Enterprises deploying AI are mapping use cases to risk levels. They are setting approval gates for high-impact applications. Typical steps include:

  • Inventory: Track models, data sources, and vendors.
  • Testing: Evaluate performance, bias, and robustness before launch.
  • Guardrails: Apply content filters and monitoring for misuse.
  • Human oversight: Keep people in the loop for critical decisions.
  • Documentation: Record purpose, limits, and user instructions.

Smaller firms say costs are a concern. Compliance requires staff, tooling, and audits. Advocates counter that clear rules lower long-term risk and enable responsible scaling. Insurers and investors are starting to ask for proof of controls.

Impacts for consumers and workers

For consumers, clearer labels and disclosures could reduce confusion. People should see when they are interacting with an AI and what data it collects. Complaint channels and appeals will matter when automated decisions have real effects.

For workers, AI promises productivity and new roles. But it also raises questions about surveillance, deskilling, and job quality. Regulators are watching workplace monitoring tools and automated hiring systems closely. Labor groups want transparency, audit rights, and training support.

What to watch next

Over the next two years, expect detailed rulemaking and standards to fill in the frameworks. The EU will draft guidance and designate high-risk categories. U.S. agencies will continue enforcement and update testing protocols. More countries are likely to adopt rules aligned with one of the major models.

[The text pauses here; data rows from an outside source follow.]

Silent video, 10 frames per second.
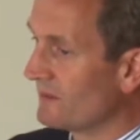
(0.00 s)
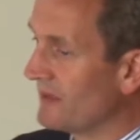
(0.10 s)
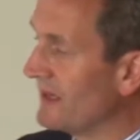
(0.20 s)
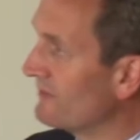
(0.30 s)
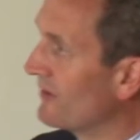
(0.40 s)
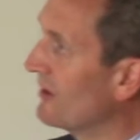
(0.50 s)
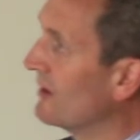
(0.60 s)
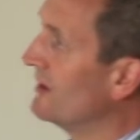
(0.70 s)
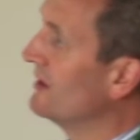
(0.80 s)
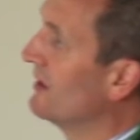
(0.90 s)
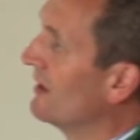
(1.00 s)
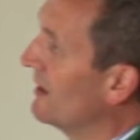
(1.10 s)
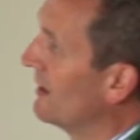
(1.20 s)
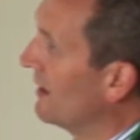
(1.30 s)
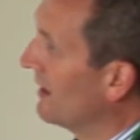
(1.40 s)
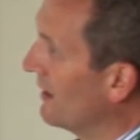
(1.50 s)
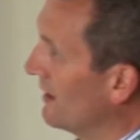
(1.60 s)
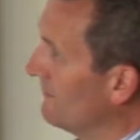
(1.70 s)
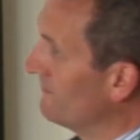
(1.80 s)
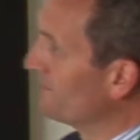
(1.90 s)
like PFI.
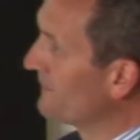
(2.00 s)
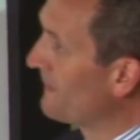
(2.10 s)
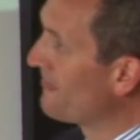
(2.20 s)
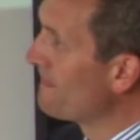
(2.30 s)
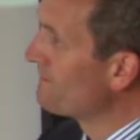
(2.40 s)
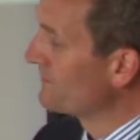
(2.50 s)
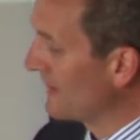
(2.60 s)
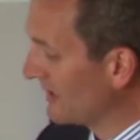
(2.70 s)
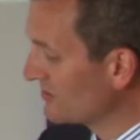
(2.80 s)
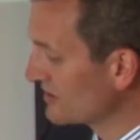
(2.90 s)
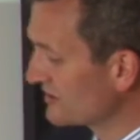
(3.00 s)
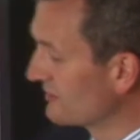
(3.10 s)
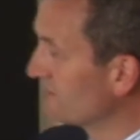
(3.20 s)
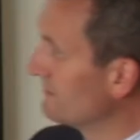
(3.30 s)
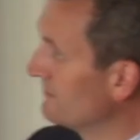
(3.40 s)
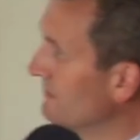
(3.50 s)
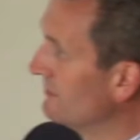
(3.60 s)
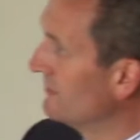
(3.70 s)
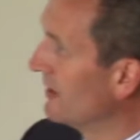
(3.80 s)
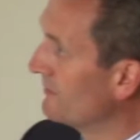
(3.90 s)
And just to
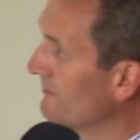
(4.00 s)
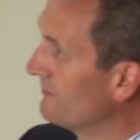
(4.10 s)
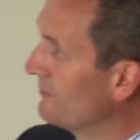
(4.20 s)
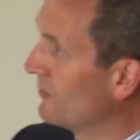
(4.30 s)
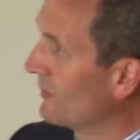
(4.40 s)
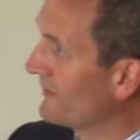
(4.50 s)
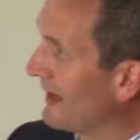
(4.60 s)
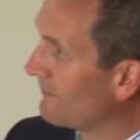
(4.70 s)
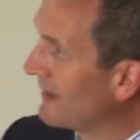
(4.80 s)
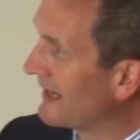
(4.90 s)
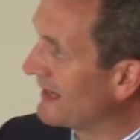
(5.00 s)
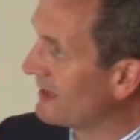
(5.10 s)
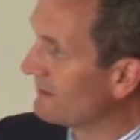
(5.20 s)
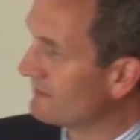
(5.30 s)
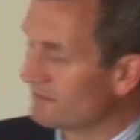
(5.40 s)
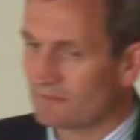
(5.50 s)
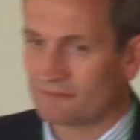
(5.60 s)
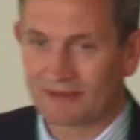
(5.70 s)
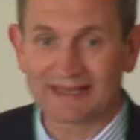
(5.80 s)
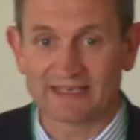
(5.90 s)
point one thing out, planning
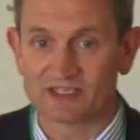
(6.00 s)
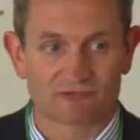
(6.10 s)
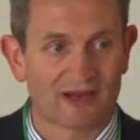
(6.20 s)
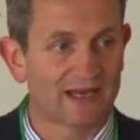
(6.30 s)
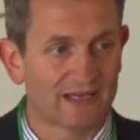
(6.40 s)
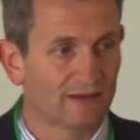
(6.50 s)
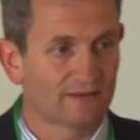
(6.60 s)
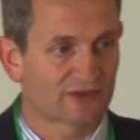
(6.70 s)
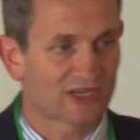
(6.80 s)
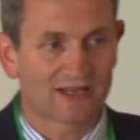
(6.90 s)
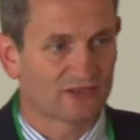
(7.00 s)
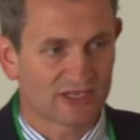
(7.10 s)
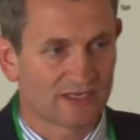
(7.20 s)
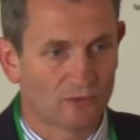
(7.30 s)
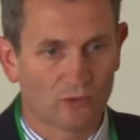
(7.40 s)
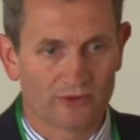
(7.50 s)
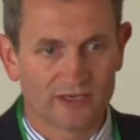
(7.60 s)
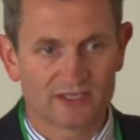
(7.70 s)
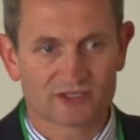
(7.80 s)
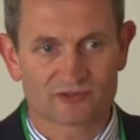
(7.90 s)
is rarely the challenge anymore.
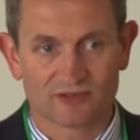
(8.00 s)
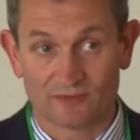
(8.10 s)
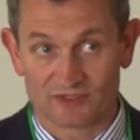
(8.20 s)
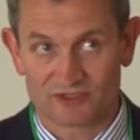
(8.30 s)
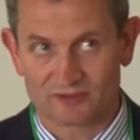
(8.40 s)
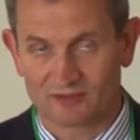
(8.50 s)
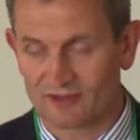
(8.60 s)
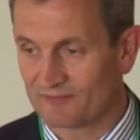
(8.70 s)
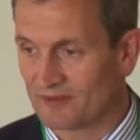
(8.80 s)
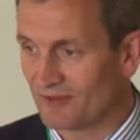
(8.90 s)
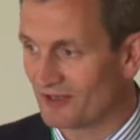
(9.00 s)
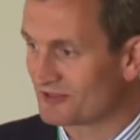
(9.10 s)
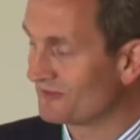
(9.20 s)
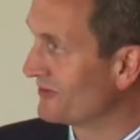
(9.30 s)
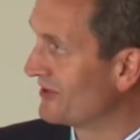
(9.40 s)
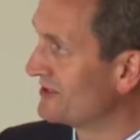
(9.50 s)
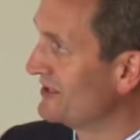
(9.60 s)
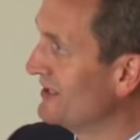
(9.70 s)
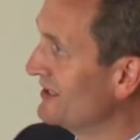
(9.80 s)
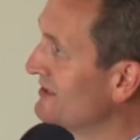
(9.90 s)
The industry, which I've been a part of for 30
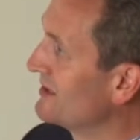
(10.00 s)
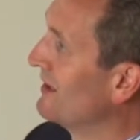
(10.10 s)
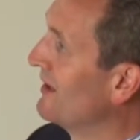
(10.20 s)
years,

The central debate remains balance. Too little oversight could erode trust and cause harm. Too much could slow innovation and limit competition. The likely path is iterative: test, measure, adjust. As one regulator noted, laws already on the books still apply. And as one industry leader told Congress, public rules are part of the solution. The race now is not only to build the most capable systems, but to build them safely, openly, and for the public good.